Requirement — Everything from the line with "Frames from a" down to the line with "[0:06.00-0:06.50]" below must be printed exactly, those two lines included. Exclude pictures.

::: Task data

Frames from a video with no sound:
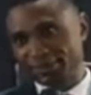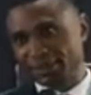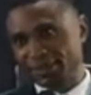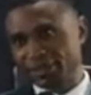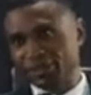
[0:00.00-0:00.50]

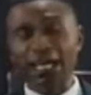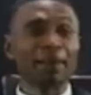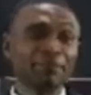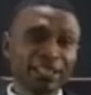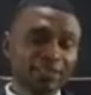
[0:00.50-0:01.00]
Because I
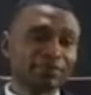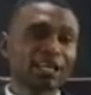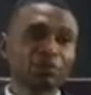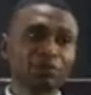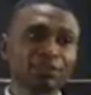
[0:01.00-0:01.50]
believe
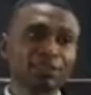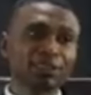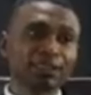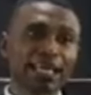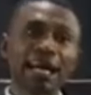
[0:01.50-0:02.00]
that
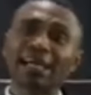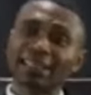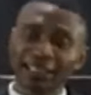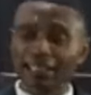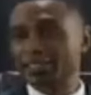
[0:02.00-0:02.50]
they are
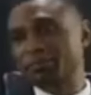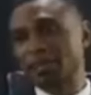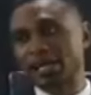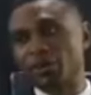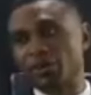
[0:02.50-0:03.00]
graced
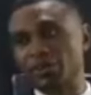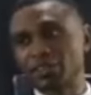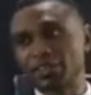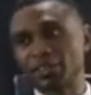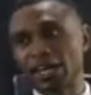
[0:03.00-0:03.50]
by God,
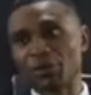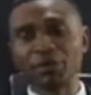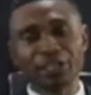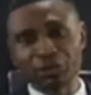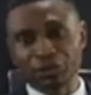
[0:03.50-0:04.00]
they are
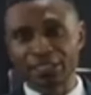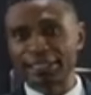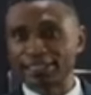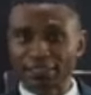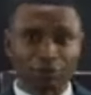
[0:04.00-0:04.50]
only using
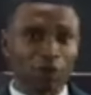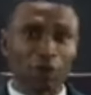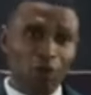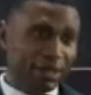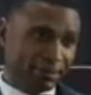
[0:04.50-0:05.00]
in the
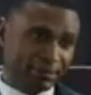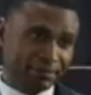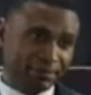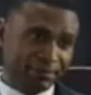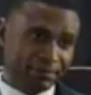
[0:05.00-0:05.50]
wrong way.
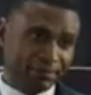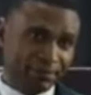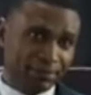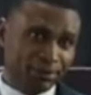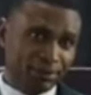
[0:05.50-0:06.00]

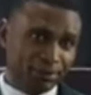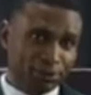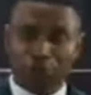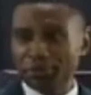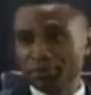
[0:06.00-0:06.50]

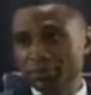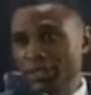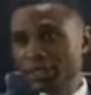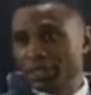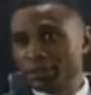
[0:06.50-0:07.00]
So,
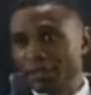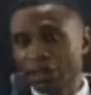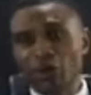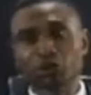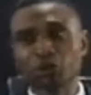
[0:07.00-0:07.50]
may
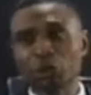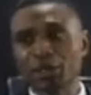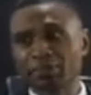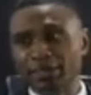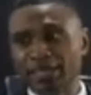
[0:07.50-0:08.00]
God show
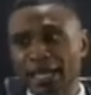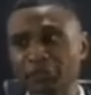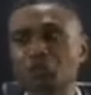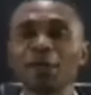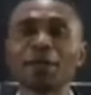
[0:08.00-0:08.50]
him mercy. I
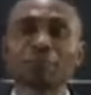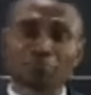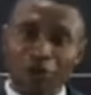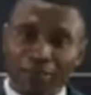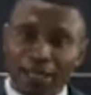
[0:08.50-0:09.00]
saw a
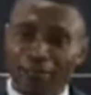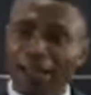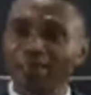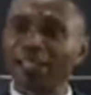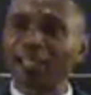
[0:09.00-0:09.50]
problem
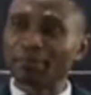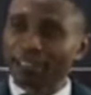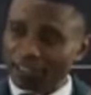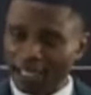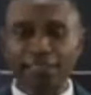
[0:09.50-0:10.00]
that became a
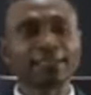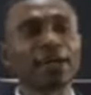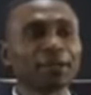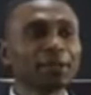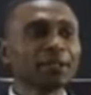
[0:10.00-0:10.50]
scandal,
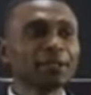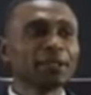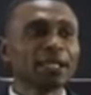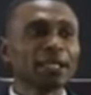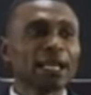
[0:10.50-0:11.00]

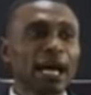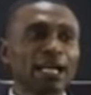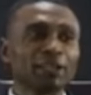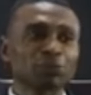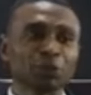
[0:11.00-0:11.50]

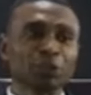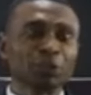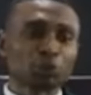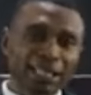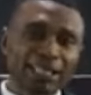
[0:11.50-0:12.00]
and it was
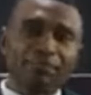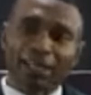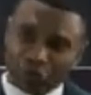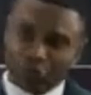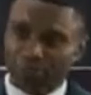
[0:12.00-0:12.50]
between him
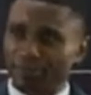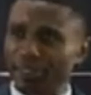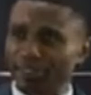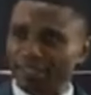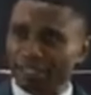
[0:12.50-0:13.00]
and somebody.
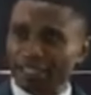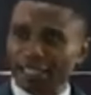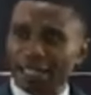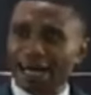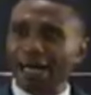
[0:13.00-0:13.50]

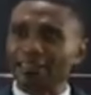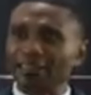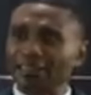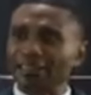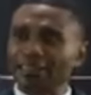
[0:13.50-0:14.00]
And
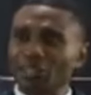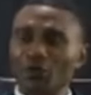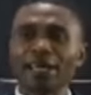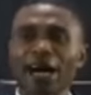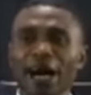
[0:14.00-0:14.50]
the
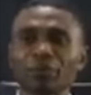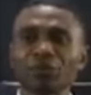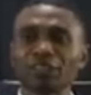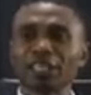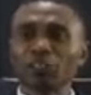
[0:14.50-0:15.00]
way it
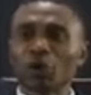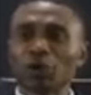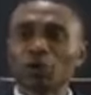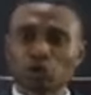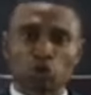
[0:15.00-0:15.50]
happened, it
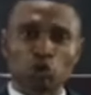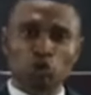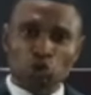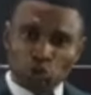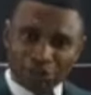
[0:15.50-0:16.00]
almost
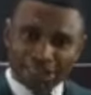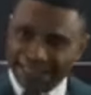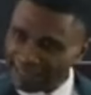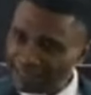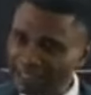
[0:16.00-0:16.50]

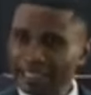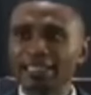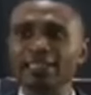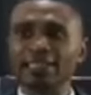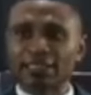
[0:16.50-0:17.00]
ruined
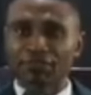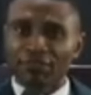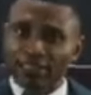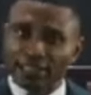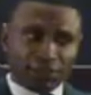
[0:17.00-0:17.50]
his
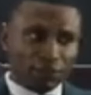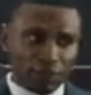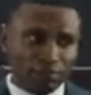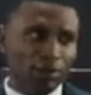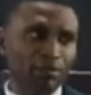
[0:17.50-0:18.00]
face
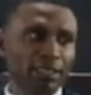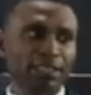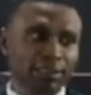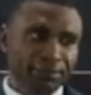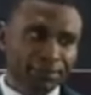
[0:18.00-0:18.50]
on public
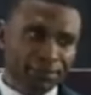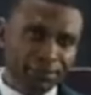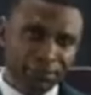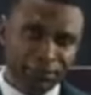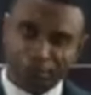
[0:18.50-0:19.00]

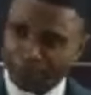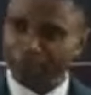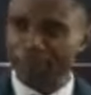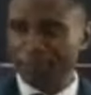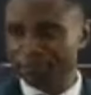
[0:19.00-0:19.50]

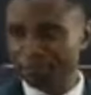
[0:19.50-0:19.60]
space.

::::::
::: Task data

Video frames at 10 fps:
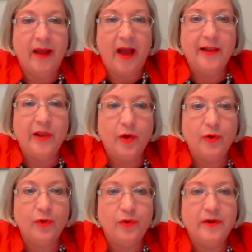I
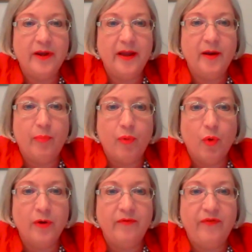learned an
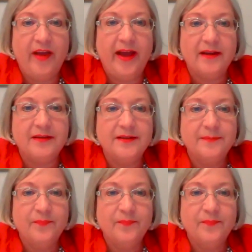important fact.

::::::
::: Task data

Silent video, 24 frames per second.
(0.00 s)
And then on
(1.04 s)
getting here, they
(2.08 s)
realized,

::::::

Reply —
Frames from a video with no sound:
[0:00.00-0:00.50]

[0:00.50-0:01.00]
Because I
[0:01.00-0:01.50]
believe
[0:01.50-0:02.00]
that
[0:02.00-0:02.50]
they are
[0:02.50-0:03.00]
graced
[0:03.00-0:03.50]
by God,
[0:03.50-0:04.00]
they are
[0:04.00-0:04.50]
only using
[0:04.50-0:05.00]
in the
[0:05.00-0:05.50]
wrong way.
[0:05.50-0:06.00]

[0:06.00-0:06.50]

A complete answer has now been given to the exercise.